**WORK TASK**
In the entries that follow, the line with "[9:09.55-9:10.55]" opens the range and the line with "[9:07.55-9:18.96]" closes it; repeat that range exactly, both lines included.

GIVEN DATA section start

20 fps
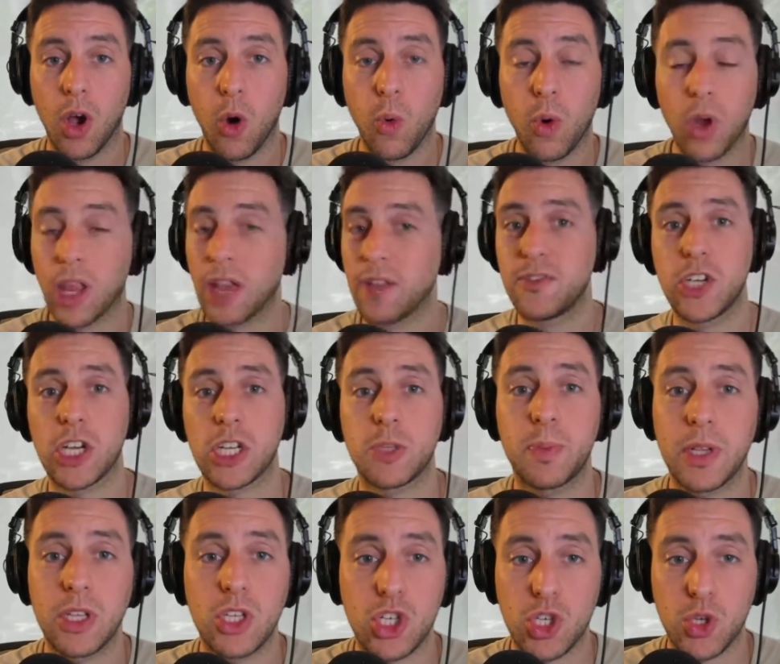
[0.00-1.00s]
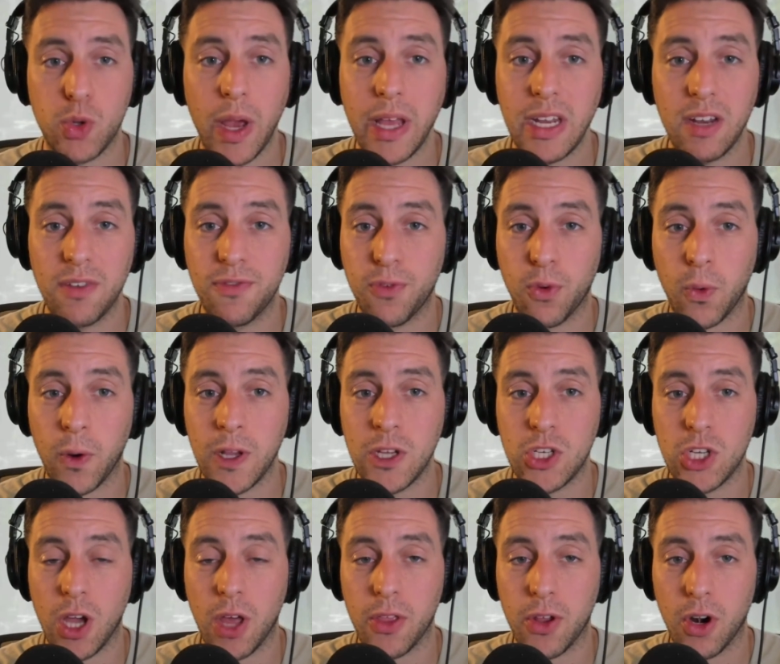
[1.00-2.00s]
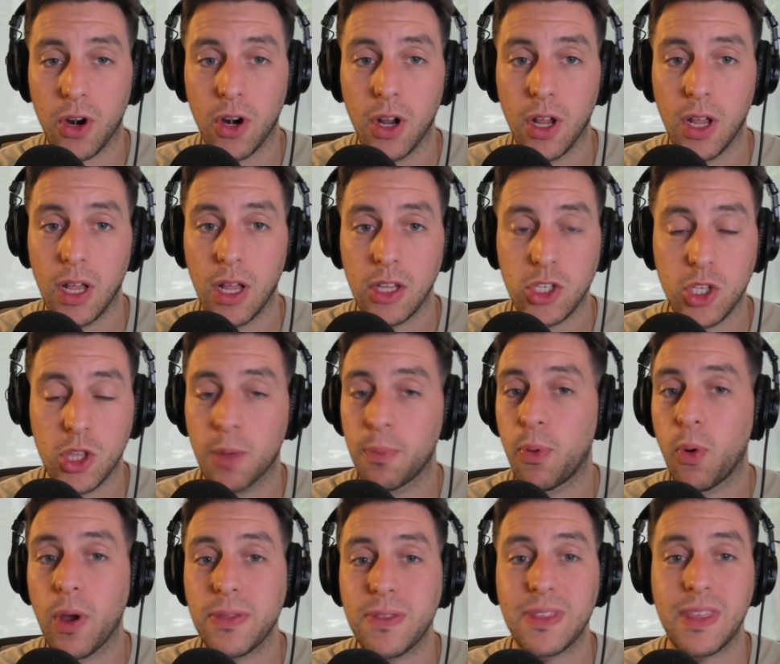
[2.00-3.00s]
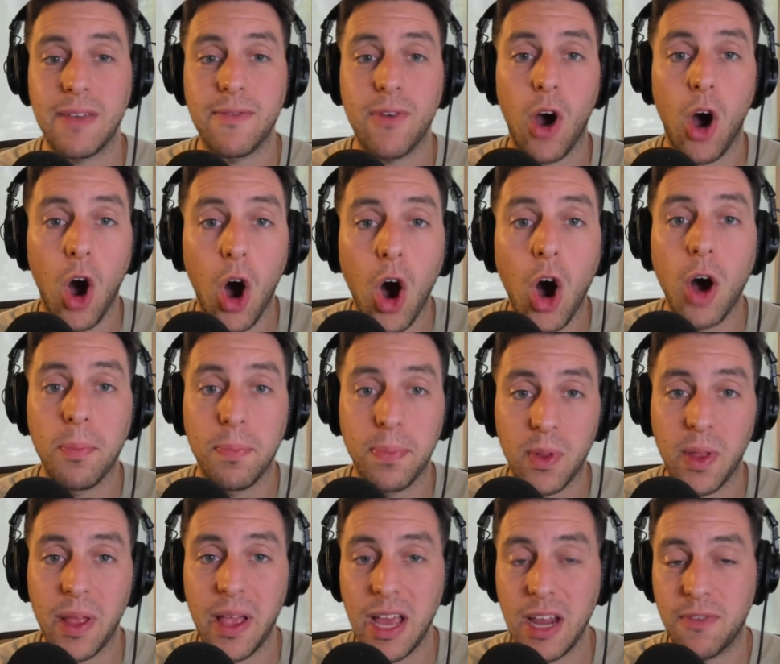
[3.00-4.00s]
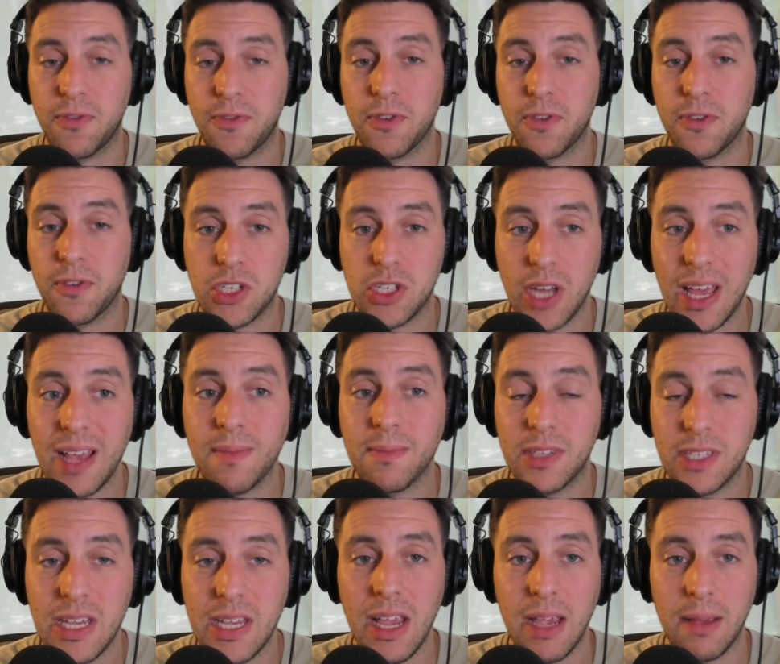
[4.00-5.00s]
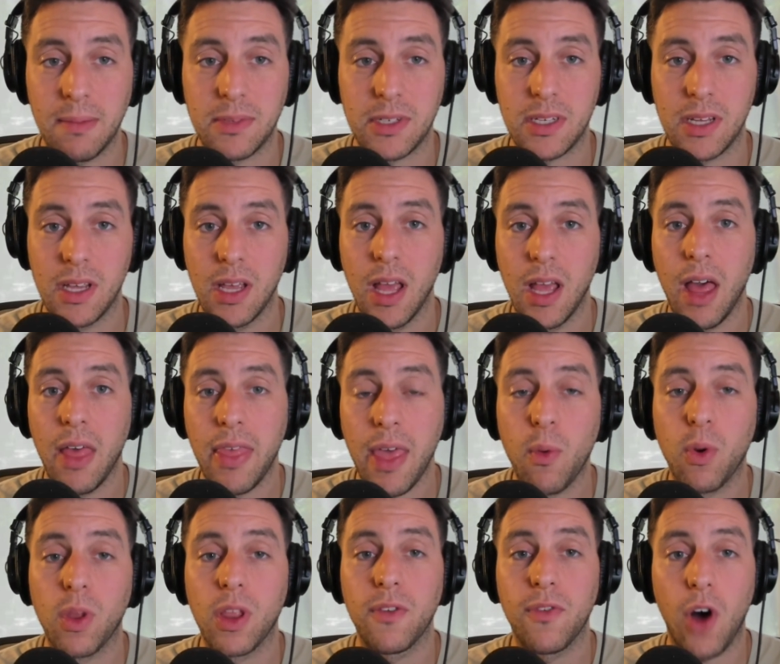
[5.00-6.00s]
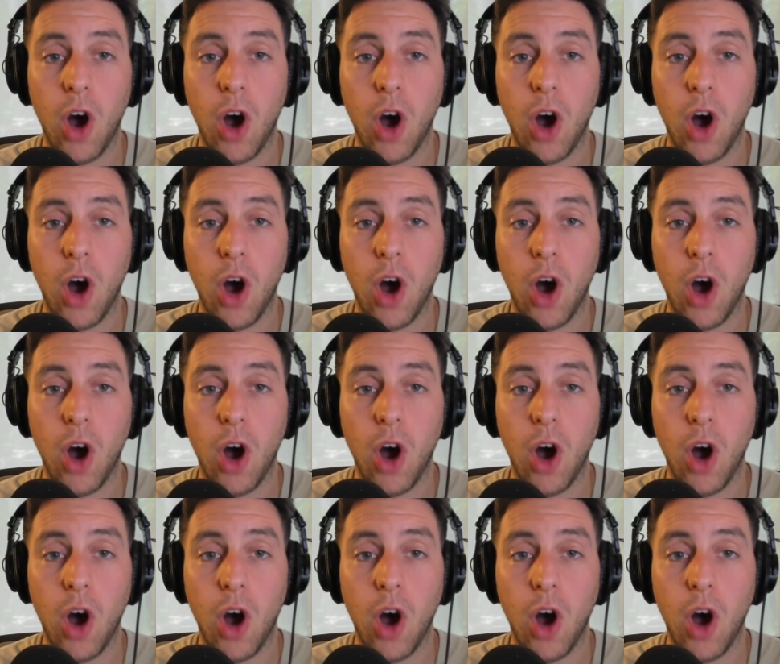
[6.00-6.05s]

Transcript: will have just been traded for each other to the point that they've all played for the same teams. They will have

GIVEN DATA section end
GIVEN DATA section start

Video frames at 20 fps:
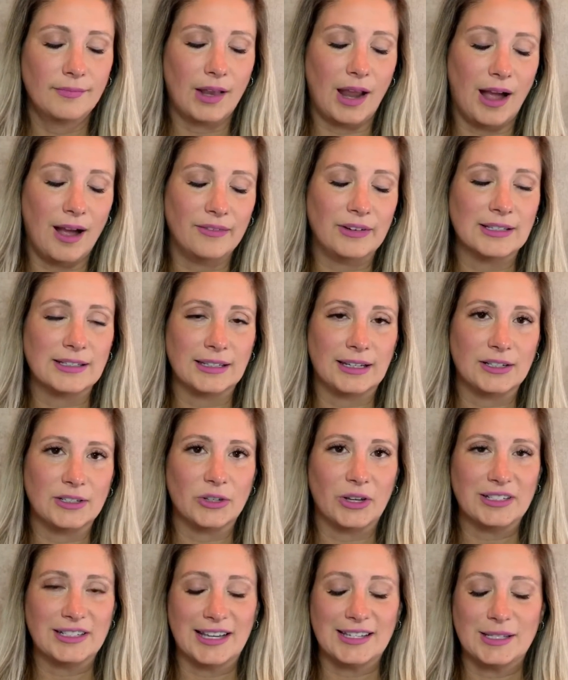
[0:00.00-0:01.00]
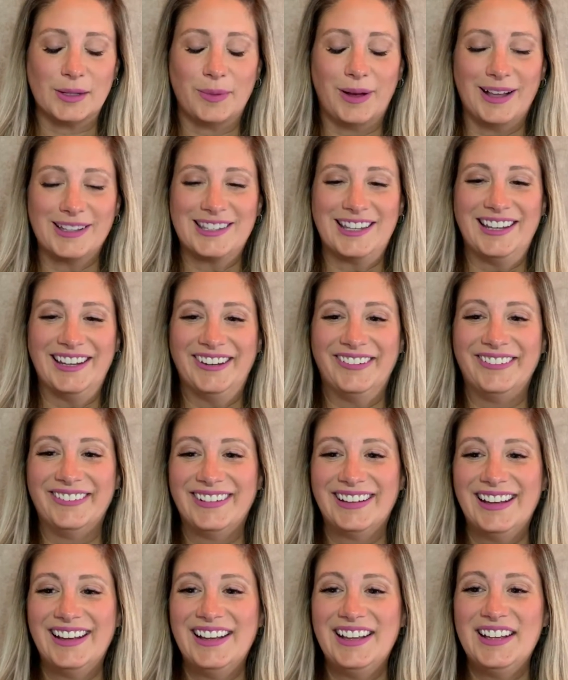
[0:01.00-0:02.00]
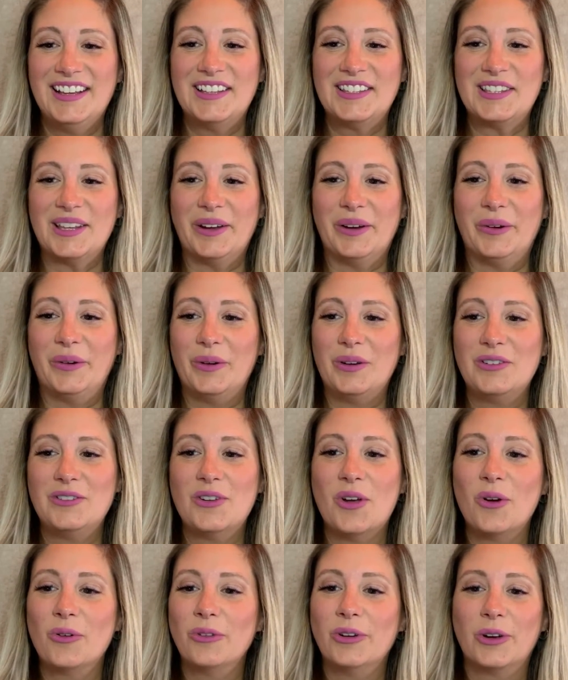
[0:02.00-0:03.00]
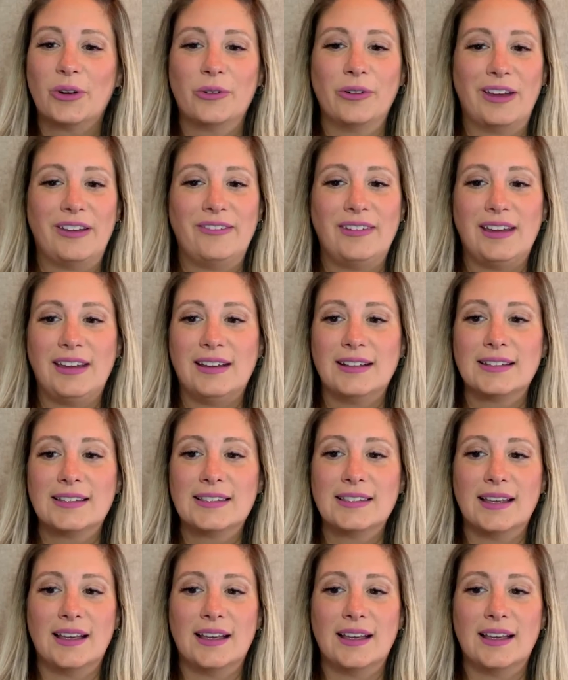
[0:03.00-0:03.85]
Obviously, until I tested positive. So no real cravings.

GIVEN DATA section end
GIVEN DATA section start

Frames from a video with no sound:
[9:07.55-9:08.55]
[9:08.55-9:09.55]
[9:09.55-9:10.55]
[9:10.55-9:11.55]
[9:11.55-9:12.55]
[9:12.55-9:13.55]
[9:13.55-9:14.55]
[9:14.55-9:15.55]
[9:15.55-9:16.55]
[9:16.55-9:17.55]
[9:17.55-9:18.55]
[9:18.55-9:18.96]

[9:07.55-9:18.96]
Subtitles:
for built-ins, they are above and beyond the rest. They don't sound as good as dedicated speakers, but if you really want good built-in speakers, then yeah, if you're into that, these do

GIVEN DATA section end

**EXERCISE OUTPUT**
[9:09.55-9:10.55]
[9:10.55-9:11.55]
[9:11.55-9:12.55]
[9:12.55-9:13.55]
[9:13.55-9:14.55]
[9:14.55-9:15.55]
[9:15.55-9:16.55]
[9:16.55-9:17.55]
[9:17.55-9:18.55]
[9:18.55-9:18.96]

[9:07.55-9:18.96]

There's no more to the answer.